## Your objective
Pictures stay out. Extract the lines below from the first one through the line with "[0:07.20-0:07.30]", both included.

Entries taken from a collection
- - -
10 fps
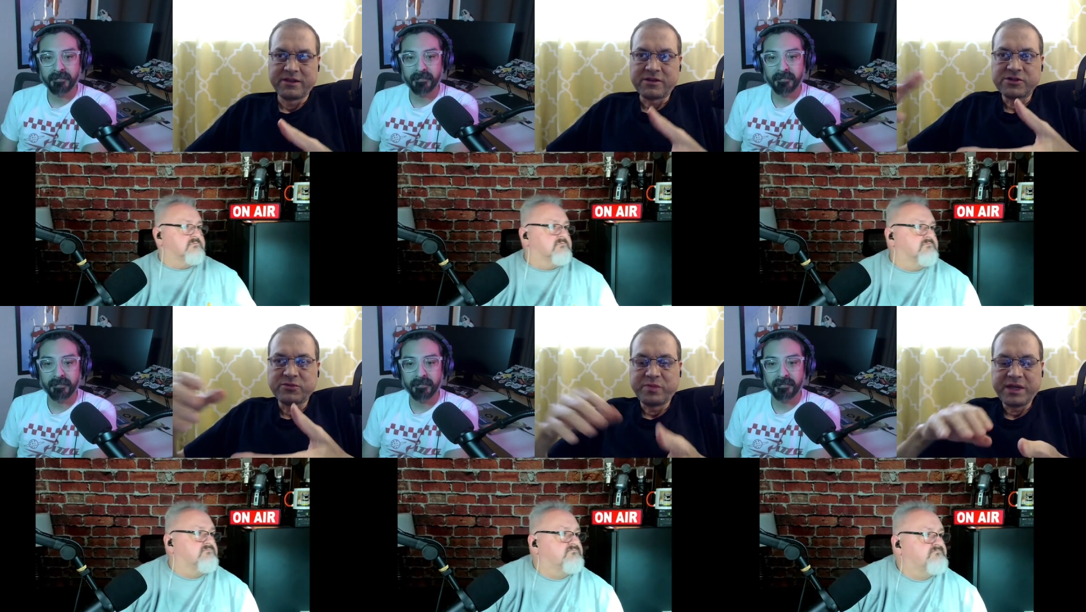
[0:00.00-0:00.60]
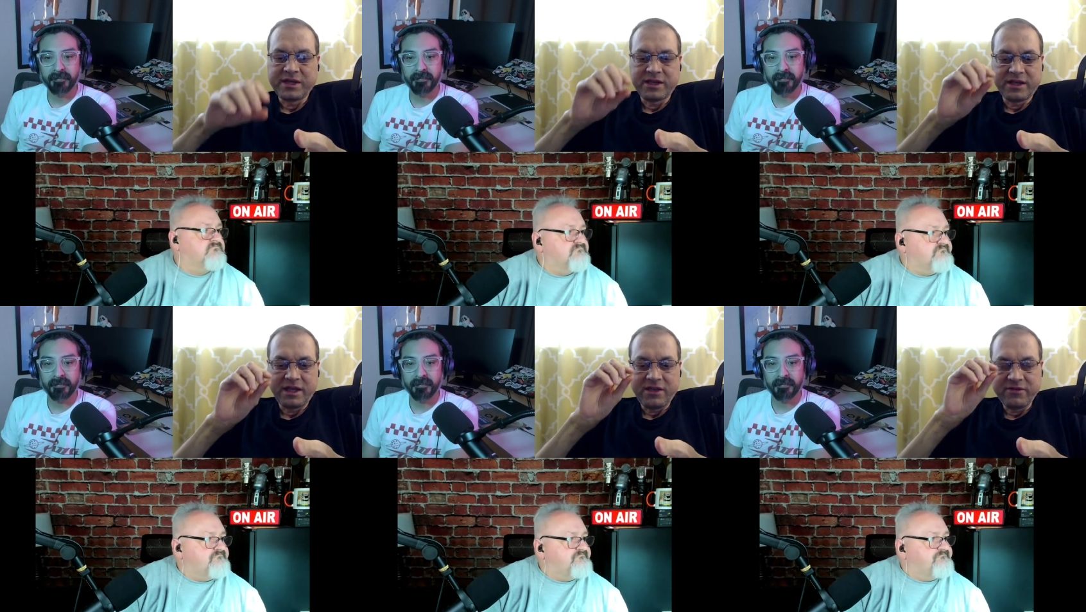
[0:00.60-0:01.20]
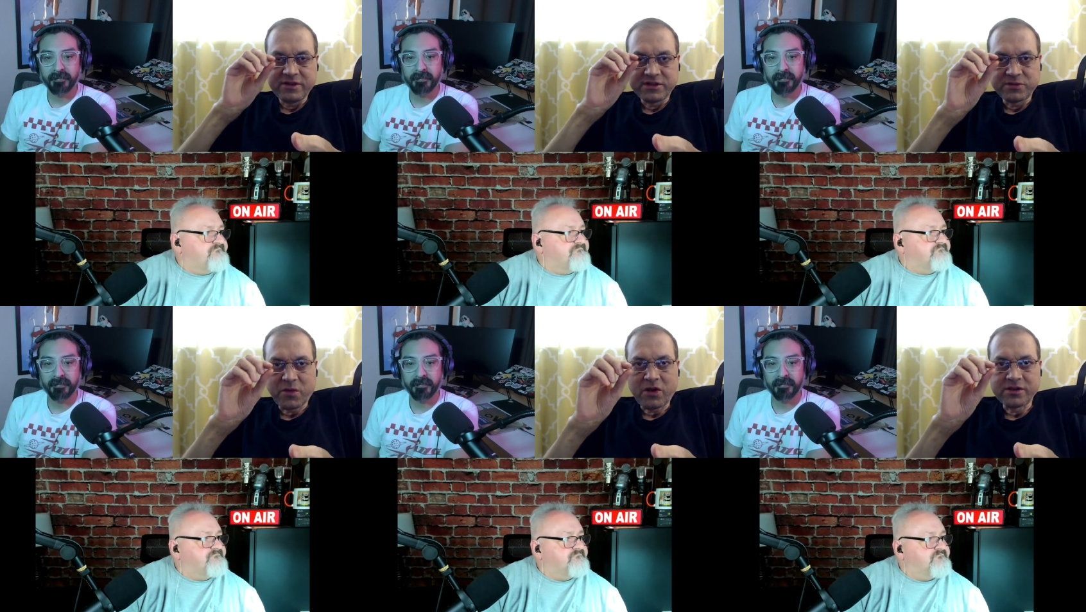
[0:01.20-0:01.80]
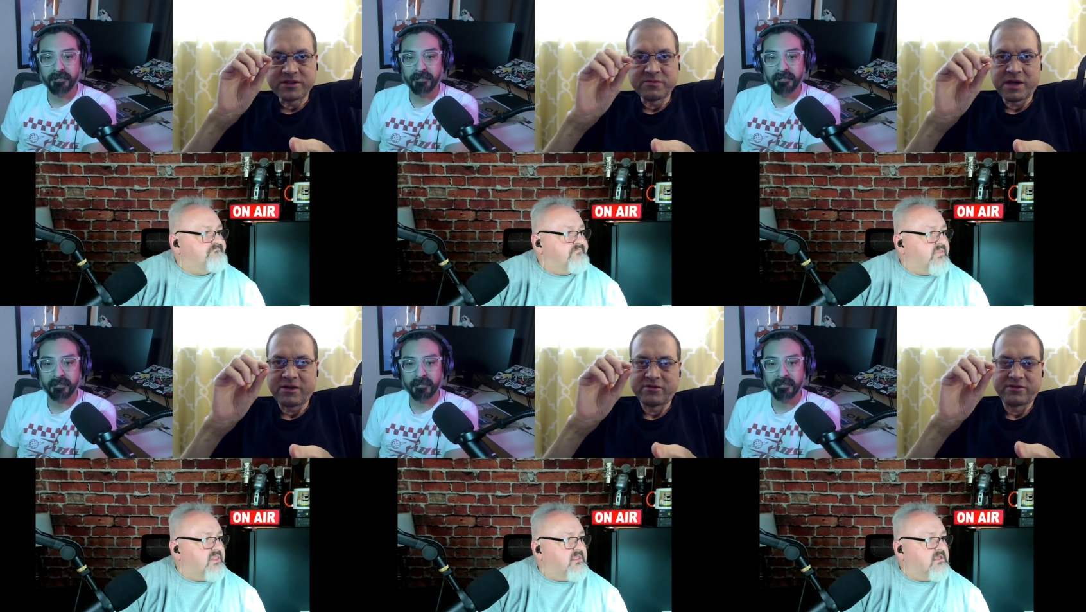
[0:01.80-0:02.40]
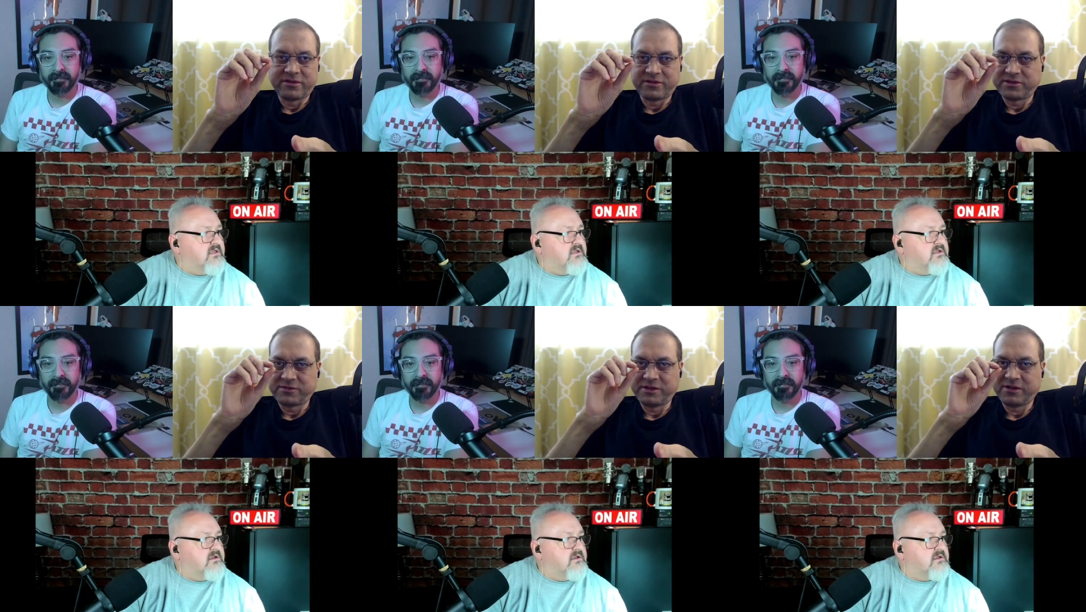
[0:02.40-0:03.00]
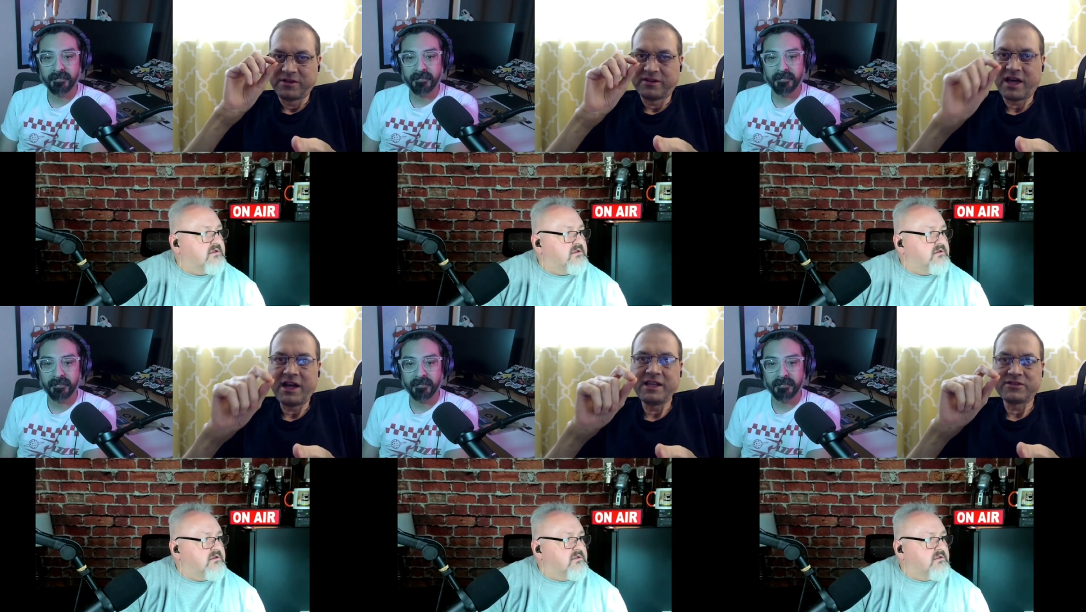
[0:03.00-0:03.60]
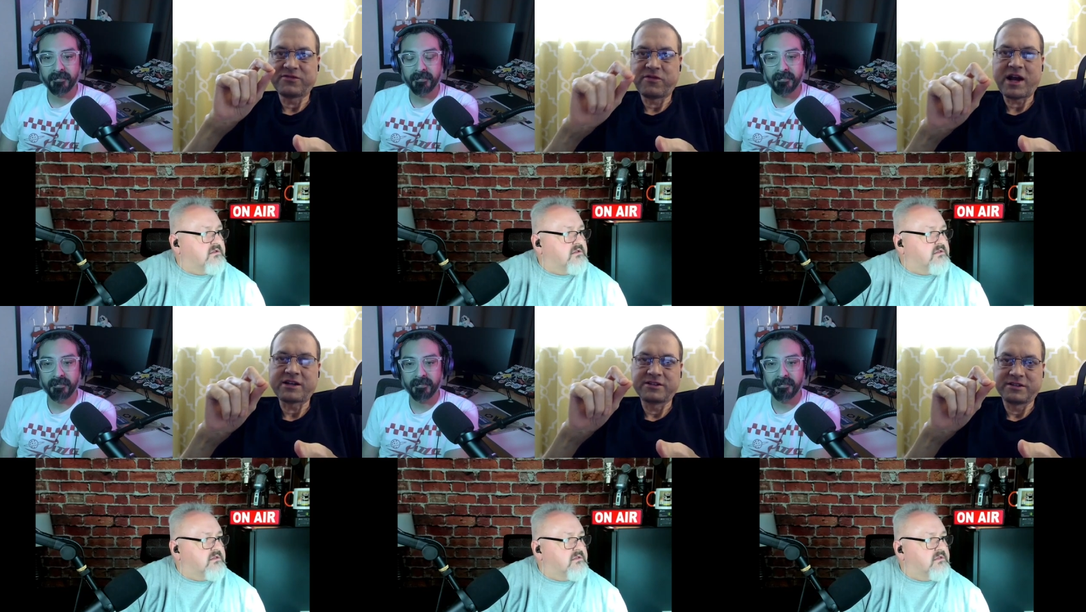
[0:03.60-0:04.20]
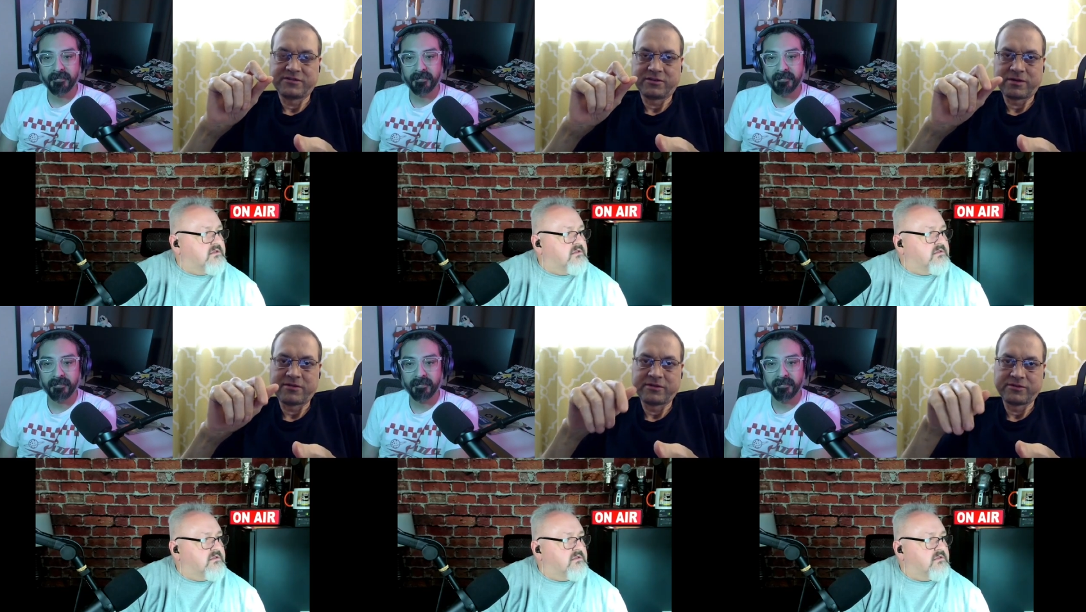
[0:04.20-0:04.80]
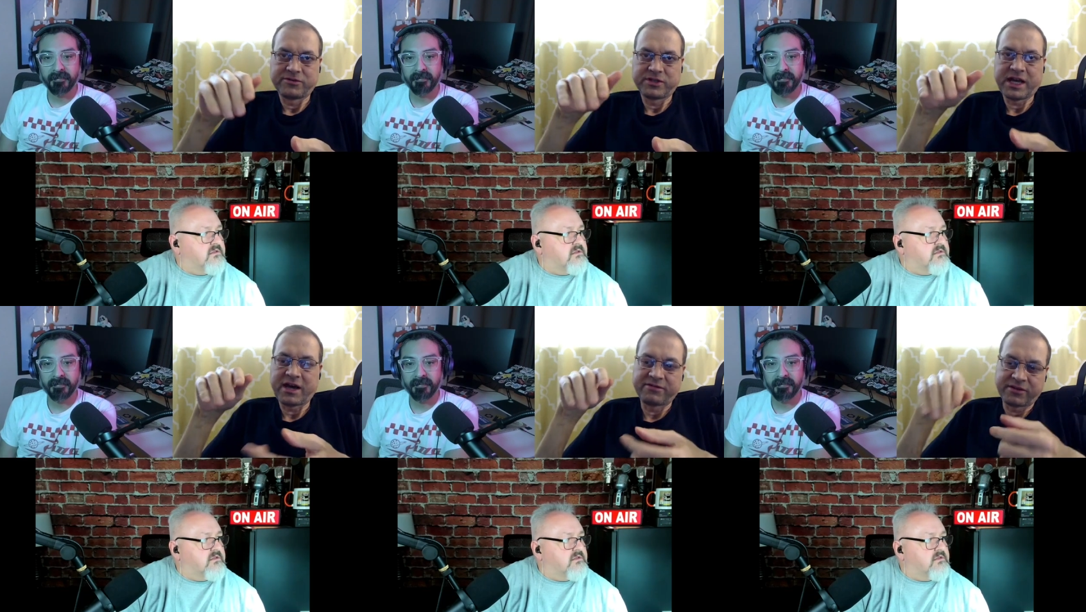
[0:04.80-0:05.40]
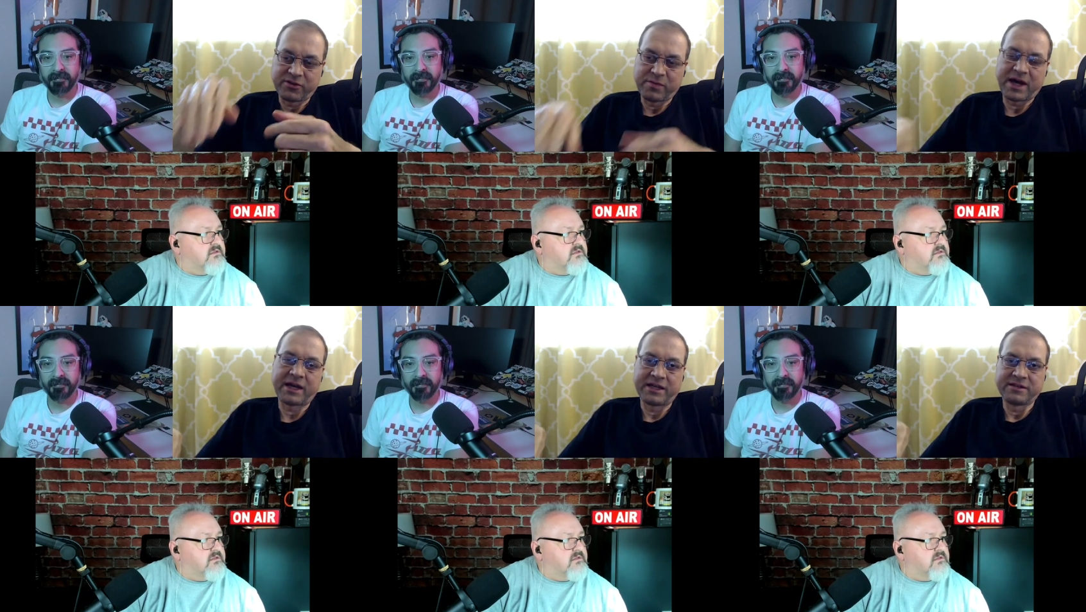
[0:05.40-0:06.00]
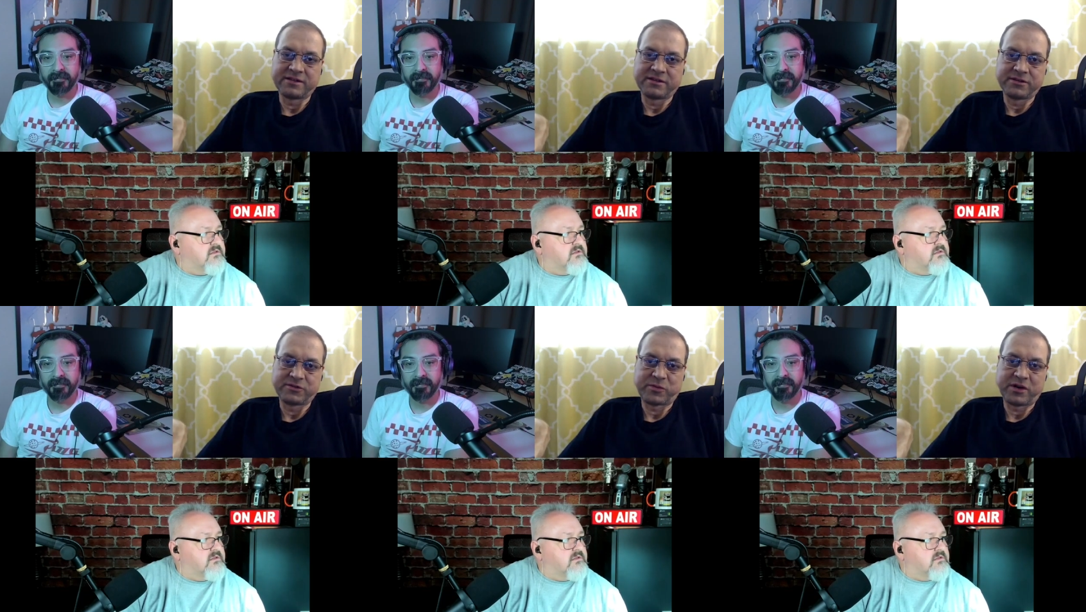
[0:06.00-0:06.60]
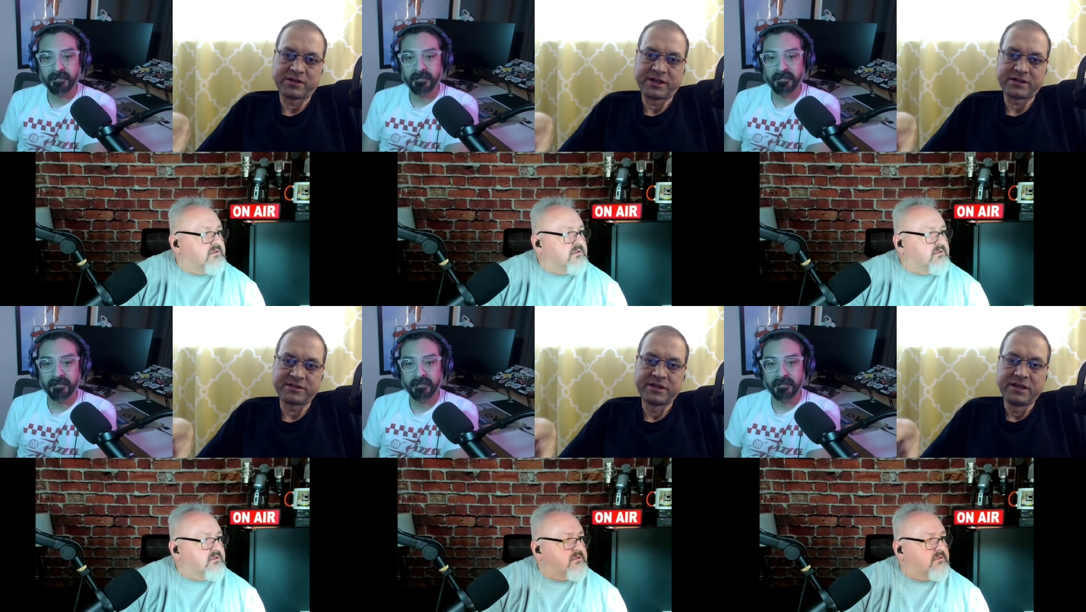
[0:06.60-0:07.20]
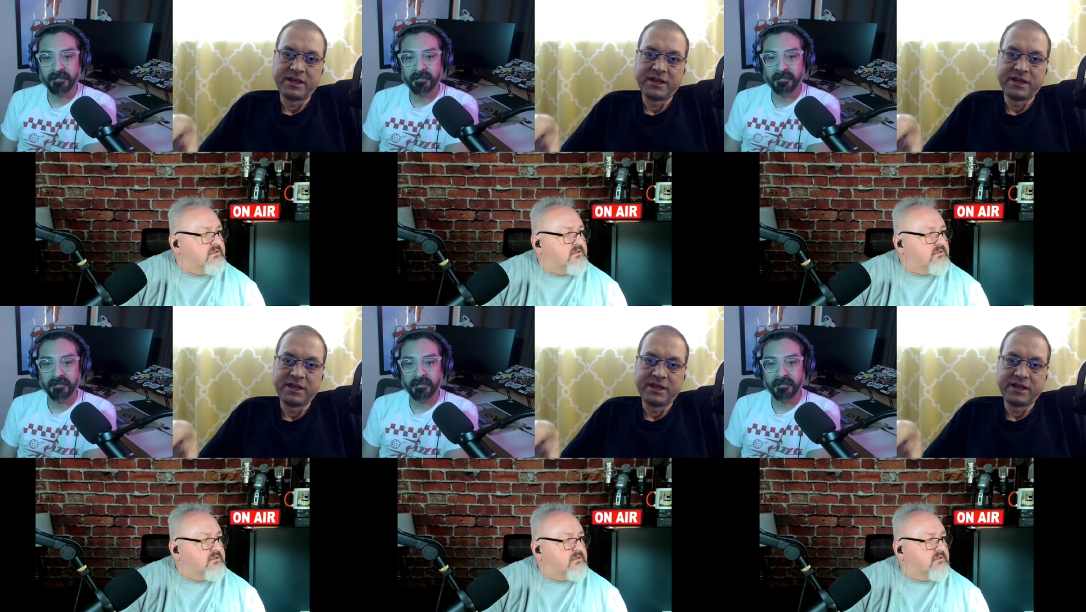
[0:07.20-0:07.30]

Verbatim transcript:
Speaker 1: there should be even the smallest amount this you know the tiniest fraction of your revenue should have to go back into those projects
- - -
## Answer below
10 fps
[0:00.00-0:00.60]
[0:00.60-0:01.20]
[0:01.20-0:01.80]
[0:01.80-0:02.40]
[0:02.40-0:03.00]
[0:03.00-0:03.60]
[0:03.60-0:04.20]
[0:04.20-0:04.80]
[0:04.80-0:05.40]
[0:05.40-0:06.00]
[0:06.00-0:06.60]
[0:06.60-0:07.20]
[0:07.20-0:07.30]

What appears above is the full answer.